Assemble the crespelle placing the ricotta/spinach stuffing on one half of the circle, leaving some room around the edges. Fold over the other half (you will have half moons on hand), and gently tamp the edges. Place in the lightly-buttered casserole dish, gently overlapping them, and continue stuffing the crespelle until either the stuffing’s all gone or the pancakes are.

Take the 2 T. tomato paste, diluted with ¼ c. of the béchamel, mix thoroughly, and pour into the remaining bechamel. Pour over the crespelle, and cover that with 1 c. of freshly-grated Parmesan cheese. Give the dish a couple more gratings of nutmeg, salt, and pepper.

Bake in the oven ‘til lightly browned and bubbling – about 20 minutes.

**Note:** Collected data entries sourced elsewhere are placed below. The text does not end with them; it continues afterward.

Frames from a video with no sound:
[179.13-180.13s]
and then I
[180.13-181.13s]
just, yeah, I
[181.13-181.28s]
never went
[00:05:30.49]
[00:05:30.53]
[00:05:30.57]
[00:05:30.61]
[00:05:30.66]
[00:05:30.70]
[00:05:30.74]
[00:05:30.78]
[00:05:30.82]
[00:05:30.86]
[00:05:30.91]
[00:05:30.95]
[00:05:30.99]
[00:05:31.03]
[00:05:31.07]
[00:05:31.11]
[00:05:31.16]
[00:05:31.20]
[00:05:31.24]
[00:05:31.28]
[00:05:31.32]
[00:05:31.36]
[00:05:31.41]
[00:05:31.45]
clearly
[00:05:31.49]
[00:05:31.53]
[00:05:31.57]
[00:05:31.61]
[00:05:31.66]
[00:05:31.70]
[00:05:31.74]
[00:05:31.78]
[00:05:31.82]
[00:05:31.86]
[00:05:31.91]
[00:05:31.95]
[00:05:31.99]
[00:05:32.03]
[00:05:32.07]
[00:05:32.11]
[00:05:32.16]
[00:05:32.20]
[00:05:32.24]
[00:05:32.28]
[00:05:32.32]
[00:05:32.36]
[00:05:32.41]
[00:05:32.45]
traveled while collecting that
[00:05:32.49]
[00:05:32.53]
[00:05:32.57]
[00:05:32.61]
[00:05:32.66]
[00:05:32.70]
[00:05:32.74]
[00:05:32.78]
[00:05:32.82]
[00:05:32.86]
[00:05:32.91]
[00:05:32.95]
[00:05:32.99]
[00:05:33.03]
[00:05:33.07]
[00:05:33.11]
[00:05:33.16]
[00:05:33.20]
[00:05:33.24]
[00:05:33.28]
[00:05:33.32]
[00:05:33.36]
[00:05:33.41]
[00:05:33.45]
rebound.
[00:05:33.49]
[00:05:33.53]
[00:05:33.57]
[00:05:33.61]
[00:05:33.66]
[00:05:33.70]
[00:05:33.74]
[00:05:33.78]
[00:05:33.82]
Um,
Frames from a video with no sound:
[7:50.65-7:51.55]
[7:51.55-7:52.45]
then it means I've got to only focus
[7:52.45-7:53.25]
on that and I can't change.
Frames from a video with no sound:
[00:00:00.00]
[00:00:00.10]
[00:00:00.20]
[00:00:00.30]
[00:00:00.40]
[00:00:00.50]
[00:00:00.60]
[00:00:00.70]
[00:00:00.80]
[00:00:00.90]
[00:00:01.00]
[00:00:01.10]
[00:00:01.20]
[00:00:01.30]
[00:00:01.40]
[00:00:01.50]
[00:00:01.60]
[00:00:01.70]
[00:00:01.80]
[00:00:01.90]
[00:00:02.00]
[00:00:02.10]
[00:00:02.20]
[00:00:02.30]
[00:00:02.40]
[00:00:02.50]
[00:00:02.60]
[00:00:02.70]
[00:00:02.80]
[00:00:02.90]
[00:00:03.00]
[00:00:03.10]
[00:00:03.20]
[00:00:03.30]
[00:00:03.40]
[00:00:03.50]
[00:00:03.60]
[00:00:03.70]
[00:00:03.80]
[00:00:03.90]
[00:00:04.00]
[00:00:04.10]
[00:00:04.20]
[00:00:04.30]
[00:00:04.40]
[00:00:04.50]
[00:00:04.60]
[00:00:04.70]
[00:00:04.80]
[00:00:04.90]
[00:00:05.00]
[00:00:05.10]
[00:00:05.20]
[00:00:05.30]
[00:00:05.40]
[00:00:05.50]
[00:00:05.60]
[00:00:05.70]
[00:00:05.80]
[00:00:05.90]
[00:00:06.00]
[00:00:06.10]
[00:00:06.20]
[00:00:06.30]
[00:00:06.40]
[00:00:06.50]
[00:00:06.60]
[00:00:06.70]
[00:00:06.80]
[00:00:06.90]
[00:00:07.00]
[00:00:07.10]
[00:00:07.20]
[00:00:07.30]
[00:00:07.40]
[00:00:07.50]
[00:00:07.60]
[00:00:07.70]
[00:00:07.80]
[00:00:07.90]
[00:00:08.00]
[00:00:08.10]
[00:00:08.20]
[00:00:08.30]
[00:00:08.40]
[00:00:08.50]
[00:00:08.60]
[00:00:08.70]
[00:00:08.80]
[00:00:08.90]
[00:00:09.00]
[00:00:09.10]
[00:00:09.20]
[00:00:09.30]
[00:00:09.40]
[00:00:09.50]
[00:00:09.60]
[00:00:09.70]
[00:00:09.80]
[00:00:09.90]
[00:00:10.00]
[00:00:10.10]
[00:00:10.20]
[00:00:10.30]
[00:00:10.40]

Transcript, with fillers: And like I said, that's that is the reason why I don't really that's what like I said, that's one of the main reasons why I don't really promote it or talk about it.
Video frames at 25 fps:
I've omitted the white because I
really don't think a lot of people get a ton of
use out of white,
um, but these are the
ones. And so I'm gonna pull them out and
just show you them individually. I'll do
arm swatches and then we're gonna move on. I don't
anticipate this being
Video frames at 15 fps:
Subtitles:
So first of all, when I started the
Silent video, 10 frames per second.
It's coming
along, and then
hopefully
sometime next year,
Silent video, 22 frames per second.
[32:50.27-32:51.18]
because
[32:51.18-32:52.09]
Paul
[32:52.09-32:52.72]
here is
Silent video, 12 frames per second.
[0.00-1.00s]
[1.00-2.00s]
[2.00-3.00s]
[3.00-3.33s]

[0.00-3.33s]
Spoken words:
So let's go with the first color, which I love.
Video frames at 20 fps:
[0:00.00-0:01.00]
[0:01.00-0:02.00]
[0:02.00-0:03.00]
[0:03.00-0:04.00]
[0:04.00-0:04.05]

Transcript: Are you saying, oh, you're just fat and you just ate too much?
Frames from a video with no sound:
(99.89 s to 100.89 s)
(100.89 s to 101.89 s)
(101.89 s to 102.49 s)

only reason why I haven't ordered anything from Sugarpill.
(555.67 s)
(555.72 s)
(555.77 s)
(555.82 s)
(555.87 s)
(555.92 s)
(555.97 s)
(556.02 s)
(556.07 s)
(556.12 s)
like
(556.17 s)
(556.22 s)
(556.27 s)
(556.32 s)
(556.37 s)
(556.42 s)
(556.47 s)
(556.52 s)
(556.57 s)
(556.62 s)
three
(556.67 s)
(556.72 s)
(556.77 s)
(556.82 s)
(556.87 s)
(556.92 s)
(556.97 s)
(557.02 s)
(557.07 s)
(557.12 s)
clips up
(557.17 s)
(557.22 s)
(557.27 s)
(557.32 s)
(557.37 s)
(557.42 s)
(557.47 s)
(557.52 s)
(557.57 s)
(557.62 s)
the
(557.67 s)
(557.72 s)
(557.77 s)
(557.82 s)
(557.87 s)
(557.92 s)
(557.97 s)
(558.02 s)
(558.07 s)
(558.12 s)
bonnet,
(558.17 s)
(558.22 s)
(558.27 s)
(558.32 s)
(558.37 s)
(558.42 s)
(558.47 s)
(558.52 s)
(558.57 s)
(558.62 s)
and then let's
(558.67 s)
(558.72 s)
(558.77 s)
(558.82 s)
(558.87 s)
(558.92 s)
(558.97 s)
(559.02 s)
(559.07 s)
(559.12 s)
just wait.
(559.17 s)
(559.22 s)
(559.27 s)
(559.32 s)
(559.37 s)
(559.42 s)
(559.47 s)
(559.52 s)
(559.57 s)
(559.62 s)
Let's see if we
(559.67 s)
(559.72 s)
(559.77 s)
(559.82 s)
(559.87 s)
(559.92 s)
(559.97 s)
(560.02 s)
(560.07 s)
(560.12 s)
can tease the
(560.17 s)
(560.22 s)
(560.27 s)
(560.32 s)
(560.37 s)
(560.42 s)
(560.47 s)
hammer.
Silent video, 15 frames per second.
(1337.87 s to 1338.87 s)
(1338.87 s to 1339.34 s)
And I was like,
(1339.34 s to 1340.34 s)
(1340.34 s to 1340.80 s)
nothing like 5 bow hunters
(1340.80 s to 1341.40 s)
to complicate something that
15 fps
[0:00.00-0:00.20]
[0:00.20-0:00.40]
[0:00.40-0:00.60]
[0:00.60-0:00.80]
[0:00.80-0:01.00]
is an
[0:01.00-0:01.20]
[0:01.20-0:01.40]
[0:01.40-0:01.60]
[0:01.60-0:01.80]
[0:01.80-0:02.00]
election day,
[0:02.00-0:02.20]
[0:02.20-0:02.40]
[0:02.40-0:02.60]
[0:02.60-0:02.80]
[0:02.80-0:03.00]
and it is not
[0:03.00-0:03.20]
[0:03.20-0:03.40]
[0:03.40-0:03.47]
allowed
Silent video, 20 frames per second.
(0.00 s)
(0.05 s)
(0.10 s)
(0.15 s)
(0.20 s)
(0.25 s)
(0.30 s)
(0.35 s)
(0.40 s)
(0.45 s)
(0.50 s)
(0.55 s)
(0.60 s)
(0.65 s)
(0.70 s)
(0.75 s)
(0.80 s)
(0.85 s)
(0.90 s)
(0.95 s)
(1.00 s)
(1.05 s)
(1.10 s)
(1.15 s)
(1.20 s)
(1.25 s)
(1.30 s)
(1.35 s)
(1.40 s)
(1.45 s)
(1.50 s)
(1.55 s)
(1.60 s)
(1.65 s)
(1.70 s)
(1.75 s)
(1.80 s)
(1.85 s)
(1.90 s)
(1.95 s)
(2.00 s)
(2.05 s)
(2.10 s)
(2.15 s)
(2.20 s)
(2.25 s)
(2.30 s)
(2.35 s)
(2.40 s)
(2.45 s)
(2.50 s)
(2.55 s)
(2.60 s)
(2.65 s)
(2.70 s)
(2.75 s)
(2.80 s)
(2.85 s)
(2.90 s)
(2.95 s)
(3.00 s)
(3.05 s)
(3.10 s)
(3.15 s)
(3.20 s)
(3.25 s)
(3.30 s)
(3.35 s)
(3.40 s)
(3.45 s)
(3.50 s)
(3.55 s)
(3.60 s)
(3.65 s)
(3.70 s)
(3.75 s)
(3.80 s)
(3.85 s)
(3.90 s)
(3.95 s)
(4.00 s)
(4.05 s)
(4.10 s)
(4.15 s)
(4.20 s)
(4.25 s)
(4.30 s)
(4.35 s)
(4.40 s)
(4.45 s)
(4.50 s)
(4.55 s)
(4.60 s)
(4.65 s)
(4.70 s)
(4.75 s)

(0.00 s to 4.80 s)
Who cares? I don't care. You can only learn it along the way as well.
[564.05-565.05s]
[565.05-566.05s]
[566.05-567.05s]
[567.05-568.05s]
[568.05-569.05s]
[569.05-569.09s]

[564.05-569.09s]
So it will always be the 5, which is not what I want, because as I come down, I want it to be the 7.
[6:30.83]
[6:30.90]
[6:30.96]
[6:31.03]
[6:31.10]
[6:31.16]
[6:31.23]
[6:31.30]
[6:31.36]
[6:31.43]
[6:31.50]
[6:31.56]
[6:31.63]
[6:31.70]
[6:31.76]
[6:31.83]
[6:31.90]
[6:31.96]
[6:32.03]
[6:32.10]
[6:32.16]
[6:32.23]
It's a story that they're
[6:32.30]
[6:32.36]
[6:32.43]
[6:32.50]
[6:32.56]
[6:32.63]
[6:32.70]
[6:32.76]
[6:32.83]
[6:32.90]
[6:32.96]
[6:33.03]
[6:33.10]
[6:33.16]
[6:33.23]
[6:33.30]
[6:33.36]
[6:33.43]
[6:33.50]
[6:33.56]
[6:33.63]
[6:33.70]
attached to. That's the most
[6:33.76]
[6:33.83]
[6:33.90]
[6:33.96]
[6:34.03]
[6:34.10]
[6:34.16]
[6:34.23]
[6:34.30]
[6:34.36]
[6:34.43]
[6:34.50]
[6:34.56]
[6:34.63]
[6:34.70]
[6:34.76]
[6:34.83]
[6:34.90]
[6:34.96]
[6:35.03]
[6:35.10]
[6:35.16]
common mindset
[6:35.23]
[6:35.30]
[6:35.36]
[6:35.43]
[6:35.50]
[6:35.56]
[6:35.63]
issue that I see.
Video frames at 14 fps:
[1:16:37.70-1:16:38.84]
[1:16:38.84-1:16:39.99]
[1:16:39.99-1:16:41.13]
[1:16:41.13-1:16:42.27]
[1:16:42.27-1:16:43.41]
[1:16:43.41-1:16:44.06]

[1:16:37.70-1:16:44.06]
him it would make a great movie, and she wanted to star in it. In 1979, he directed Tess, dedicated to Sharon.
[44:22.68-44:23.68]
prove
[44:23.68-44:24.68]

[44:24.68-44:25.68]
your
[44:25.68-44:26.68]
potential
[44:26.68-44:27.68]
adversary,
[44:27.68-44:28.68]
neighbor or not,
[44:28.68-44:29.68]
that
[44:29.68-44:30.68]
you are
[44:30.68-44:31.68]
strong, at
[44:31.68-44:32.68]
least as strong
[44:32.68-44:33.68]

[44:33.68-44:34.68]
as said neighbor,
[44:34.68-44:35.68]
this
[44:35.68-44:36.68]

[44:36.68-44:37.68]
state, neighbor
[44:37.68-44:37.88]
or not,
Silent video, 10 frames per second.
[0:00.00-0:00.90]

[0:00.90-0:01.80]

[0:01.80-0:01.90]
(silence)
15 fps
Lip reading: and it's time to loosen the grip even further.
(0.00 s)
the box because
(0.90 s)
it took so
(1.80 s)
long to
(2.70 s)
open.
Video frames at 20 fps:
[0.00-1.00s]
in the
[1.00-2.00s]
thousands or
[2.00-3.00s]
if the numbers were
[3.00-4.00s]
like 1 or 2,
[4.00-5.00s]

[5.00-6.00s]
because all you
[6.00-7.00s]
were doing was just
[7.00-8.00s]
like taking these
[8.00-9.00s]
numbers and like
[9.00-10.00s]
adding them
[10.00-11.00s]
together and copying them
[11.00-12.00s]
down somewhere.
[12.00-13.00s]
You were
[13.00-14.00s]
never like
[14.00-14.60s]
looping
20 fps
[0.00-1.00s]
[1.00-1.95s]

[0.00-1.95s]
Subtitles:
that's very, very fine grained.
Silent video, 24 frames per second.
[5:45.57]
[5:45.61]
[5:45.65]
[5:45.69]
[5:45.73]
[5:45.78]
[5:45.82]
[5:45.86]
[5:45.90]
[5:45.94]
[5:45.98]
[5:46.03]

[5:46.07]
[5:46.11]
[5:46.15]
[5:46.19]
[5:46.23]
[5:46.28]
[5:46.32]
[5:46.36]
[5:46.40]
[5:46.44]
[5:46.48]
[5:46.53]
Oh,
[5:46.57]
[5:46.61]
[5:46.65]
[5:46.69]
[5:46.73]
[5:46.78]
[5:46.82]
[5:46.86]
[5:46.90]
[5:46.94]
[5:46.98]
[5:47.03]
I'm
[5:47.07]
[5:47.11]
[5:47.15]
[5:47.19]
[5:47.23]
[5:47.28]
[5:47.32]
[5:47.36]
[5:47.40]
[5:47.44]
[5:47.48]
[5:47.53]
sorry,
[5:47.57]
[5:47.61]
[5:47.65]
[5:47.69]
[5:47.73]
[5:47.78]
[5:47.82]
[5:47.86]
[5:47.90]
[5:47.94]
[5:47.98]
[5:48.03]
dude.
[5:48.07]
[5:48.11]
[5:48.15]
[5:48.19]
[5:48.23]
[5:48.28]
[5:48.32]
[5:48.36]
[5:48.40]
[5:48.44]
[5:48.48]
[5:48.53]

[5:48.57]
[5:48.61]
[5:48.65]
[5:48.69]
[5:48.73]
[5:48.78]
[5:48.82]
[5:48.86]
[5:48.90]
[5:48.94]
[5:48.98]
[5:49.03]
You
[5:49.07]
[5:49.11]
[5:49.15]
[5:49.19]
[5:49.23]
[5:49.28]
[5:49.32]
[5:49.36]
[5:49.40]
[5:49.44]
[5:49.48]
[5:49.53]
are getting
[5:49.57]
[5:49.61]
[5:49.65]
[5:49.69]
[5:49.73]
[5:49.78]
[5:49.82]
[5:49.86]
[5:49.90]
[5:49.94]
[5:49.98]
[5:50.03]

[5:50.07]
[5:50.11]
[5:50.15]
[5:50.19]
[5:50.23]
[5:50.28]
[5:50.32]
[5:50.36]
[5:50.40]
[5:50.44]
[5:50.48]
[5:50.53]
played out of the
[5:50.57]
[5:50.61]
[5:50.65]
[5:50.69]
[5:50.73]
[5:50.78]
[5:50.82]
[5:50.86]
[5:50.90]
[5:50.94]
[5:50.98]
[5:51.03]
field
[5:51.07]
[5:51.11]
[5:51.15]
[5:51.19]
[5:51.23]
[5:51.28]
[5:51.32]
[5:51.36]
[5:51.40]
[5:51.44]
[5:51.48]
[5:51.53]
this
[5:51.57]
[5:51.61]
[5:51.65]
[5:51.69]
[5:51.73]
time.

BOBO suggests pairing Crespelle alla Fiorentina with La Porta di Vertine rosato igt 2008.

3 commenti:

  1. Thanks for this lovely ramble through your garden--it was highly suggestive and, well, just made me happy. I love how your very intelligent, italianate pups prefer Bronzino, Ferragamo and cell phones to plebian rawhide chew toys... canines after my own heart. Now as for crespelle--love 'em! Of course, I would willingly bathe in béchamel.

  2. Sounds like the perfect dish for a domenica, thanks! As for the pups, I will gladly donate the following: a decrepit Fendi purse, a threadbare Gucci glove, and a vintage pair of moldy alligator pumps to their digging box. And a packet of okra seeds for you if you can distract the pups for the growing season--maybe that'll generate a bit of envy for Mr. Green Thumb Neighboor.

  3. @Elizabeth P: thanks for pointing out that the Puppers have good taste. You're right -- they could be chewing dog-eared copies of Nora(h) Roberts romance novels. Hm. Perhaps I should see to this? As for bathing in bèchamel, go for it, and please have a photographer present. @Papaya: all donations welcome, particularly the moldy alligator pumps which, I am sure, will thrill them no end.